Dalam adat Kasepuhan, dikenal aturan adat "Mupusti pare, lain migusti" yang berarti memuliakan padi bukannya menuhankan. Menanam padi yang dilakukan oleh masyarakat Kasepuhan dilakukan berdasarkan tuturan buhun (tuntunan dari leluhur).
Mereka bertani di sawah, kebun dan huma (ladang). Dalam menjalankan aktivitas bertani contohnya bertani di sawah, mereka masih menjalankan aturan-aturan adat sebagai kearifan lokal, misalnya sejak persiapan pengolahan tanah sawah hingga panen.
Kearifan lokal dalam bertani di masyarakat Kasepuhan merupakan bekal yang berharga dalam upaya adaptasi perubahan iklim. Kearifan lokal tersebut membantu keberlangsungan kehidupan masyarakat dari waktu ke waktu.
Kearifan lokal tersebut bertahan dan berkembang sekian lamanya yang diwariskan melalui nilai adat, pengetahuan lokal dan praktek sehari-hari dari leluhur kepada anak cucu di masyarakat Kasepuhan.
Kearifan lokal dalam pertanian tersebut mencakup jadwal penanaman, pengolahan lahan, pengelolaan air dan sebagiannya.
Kearifan lokal dalam jadwal penanaman misalnya dengan melihat tanda-tanda alam seperti hujan yang turun lebih sering dan pergerakan bintang. Masyarakat Kasepuhan mengenal pengetahuan beberapa formasi letak bintang di langit malam.
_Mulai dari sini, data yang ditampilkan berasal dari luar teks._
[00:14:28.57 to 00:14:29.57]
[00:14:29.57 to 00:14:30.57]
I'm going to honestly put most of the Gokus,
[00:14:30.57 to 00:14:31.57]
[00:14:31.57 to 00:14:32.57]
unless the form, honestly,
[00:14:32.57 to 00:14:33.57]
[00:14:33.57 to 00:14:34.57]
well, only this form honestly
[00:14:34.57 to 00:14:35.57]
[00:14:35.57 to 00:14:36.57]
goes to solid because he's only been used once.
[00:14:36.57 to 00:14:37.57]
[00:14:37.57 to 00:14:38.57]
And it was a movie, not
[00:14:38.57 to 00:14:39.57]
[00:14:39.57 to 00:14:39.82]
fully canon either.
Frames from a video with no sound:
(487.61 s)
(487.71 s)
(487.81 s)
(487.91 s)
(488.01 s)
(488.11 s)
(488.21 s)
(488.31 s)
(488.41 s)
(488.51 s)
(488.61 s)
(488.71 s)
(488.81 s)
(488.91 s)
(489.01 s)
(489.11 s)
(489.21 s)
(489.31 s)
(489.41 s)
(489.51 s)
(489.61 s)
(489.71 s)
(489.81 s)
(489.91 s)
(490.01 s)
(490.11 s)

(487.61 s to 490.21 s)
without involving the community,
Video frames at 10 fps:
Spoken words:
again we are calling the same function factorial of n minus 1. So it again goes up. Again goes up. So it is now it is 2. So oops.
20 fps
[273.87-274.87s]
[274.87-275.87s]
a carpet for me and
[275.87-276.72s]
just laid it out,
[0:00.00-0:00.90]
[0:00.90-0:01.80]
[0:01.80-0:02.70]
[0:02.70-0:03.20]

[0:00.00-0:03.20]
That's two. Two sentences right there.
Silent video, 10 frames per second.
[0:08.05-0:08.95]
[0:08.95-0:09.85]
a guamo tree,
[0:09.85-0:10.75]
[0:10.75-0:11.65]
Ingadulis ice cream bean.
Contoh formasi bintang di Bulan Agustus dikenal dengan istilah "Tanggal kereti turun beusi" yang artinya Bintang Kereti mulai muncul sehingga masyarakat harus segera menyiapkan alat perkakas pertanian.
Dan di Bulan Agustus juga ada bintang yang dikenal dengan "Tanggal kidang, turun kujang" yang artinya lahan ladang (huma) harus disiapkan dengan cara dibabat dan juga mulai menggarap lahan ladang tersebut.
Terkait dengan panen padi, tanda pergerakan bintang dikenal dengan istilah "Tilem Kidang, turun kungkang" yang artinya kalau Kidang sudah hilang yang diperkirakan terjadi di Bulan Mei, maka padi dan ladang sayah harus sudah selesai di panen.
Karena berdasarkan pengalaman, pada Bulan Mei sering banyak muncul hama padi yaitu Walang Sangit yang bisa merusak padi.